[Collected data entries]
┄┄┄┄┄┄┄┄┄┄┄┄┄┄┄┄┄┄┄┄
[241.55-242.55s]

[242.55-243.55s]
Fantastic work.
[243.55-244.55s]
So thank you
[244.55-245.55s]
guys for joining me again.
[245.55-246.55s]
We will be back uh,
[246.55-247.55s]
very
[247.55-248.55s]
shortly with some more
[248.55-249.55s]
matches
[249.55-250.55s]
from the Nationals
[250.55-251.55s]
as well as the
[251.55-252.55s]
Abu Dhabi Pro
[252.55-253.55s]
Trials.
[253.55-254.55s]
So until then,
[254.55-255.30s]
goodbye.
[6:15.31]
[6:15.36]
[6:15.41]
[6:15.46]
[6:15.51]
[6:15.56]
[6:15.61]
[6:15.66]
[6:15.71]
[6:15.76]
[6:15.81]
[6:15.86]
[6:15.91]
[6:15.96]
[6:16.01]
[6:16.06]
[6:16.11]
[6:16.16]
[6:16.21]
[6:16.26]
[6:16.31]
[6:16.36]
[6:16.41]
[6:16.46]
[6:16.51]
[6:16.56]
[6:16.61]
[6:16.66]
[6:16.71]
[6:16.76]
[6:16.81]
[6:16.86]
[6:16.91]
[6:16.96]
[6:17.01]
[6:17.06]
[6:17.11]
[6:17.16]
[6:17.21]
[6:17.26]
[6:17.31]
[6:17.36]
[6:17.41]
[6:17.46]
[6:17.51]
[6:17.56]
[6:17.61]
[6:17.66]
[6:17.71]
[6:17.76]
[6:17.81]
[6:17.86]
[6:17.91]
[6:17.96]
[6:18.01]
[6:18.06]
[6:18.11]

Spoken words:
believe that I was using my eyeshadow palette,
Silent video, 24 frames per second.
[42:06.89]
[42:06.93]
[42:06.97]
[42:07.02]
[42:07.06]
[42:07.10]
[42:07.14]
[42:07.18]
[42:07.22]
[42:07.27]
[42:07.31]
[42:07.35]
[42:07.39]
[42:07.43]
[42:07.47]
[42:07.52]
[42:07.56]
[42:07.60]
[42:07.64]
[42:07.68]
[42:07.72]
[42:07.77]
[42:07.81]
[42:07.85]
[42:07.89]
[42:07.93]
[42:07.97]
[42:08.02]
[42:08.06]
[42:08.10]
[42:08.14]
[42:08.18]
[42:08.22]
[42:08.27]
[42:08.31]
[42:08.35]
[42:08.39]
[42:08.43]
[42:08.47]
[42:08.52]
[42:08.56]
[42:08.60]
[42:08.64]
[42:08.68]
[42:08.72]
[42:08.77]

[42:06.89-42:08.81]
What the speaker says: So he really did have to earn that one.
┄┄┄┄┄┄┄┄┄┄┄┄┄┄┄┄┄┄┄┄
• **About this exercise**
Exactly reproduce the entries in their entirety.

• **Result of the exercise**
[241.55-242.55s]

[242.55-243.55s]
Fantastic work.
[243.55-244.55s]
So thank you
[244.55-245.55s]
guys for joining me again.
[245.55-246.55s]
We will be back uh,
[246.55-247.55s]
very
[247.55-248.55s]
shortly with some more
[248.55-249.55s]
matches
[249.55-250.55s]
from the Nationals
[250.55-251.55s]
as well as the
[251.55-252.55s]
Abu Dhabi Pro
[252.55-253.55s]
Trials.
[253.55-254.55s]
So until then,
[254.55-255.30s]
goodbye.
[6:15.31]
[6:15.36]
[6:15.41]
[6:15.46]
[6:15.51]
[6:15.56]
[6:15.61]
[6:15.66]
[6:15.71]
[6:15.76]
[6:15.81]
[6:15.86]
[6:15.91]
[6:15.96]
[6:16.01]
[6:16.06]
[6:16.11]
[6:16.16]
[6:16.21]
[6:16.26]
[6:16.31]
[6:16.36]
[6:16.41]
[6:16.46]
[6:16.51]
[6:16.56]
[6:16.61]
[6:16.66]
[6:16.71]
[6:16.76]
[6:16.81]
[6:16.86]
[6:16.91]
[6:16.96]
[6:17.01]
[6:17.06]
[6:17.11]
[6:17.16]
[6:17.21]
[6:17.26]
[6:17.31]
[6:17.36]
[6:17.41]
[6:17.46]
[6:17.51]
[6:17.56]
[6:17.61]
[6:17.66]
[6:17.71]
[6:17.76]
[6:17.81]
[6:17.86]
[6:17.91]
[6:17.96]
[6:18.01]
[6:18.06]
[6:18.11]

Spoken words:
believe that I was using my eyeshadow palette,
Silent video, 24 frames per second.
[42:06.89]
[42:06.93]
[42:06.97]
[42:07.02]
[42:07.06]
[42:07.10]
[42:07.14]
[42:07.18]
[42:07.22]
[42:07.27]
[42:07.31]
[42:07.35]
[42:07.39]
[42:07.43]
[42:07.47]
[42:07.52]
[42:07.56]
[42:07.60]
[42:07.64]
[42:07.68]
[42:07.72]
[42:07.77]
[42:07.81]
[42:07.85]
[42:07.89]
[42:07.93]
[42:07.97]
[42:08.02]
[42:08.06]
[42:08.10]
[42:08.14]
[42:08.18]
[42:08.22]
[42:08.27]
[42:08.31]
[42:08.35]
[42:08.39]
[42:08.43]
[42:08.47]
[42:08.52]
[42:08.56]
[42:08.60]
[42:08.64]
[42:08.68]
[42:08.72]
[42:08.77]

[42:06.89-42:08.81]
What the speaker says: So he really did have to earn that one.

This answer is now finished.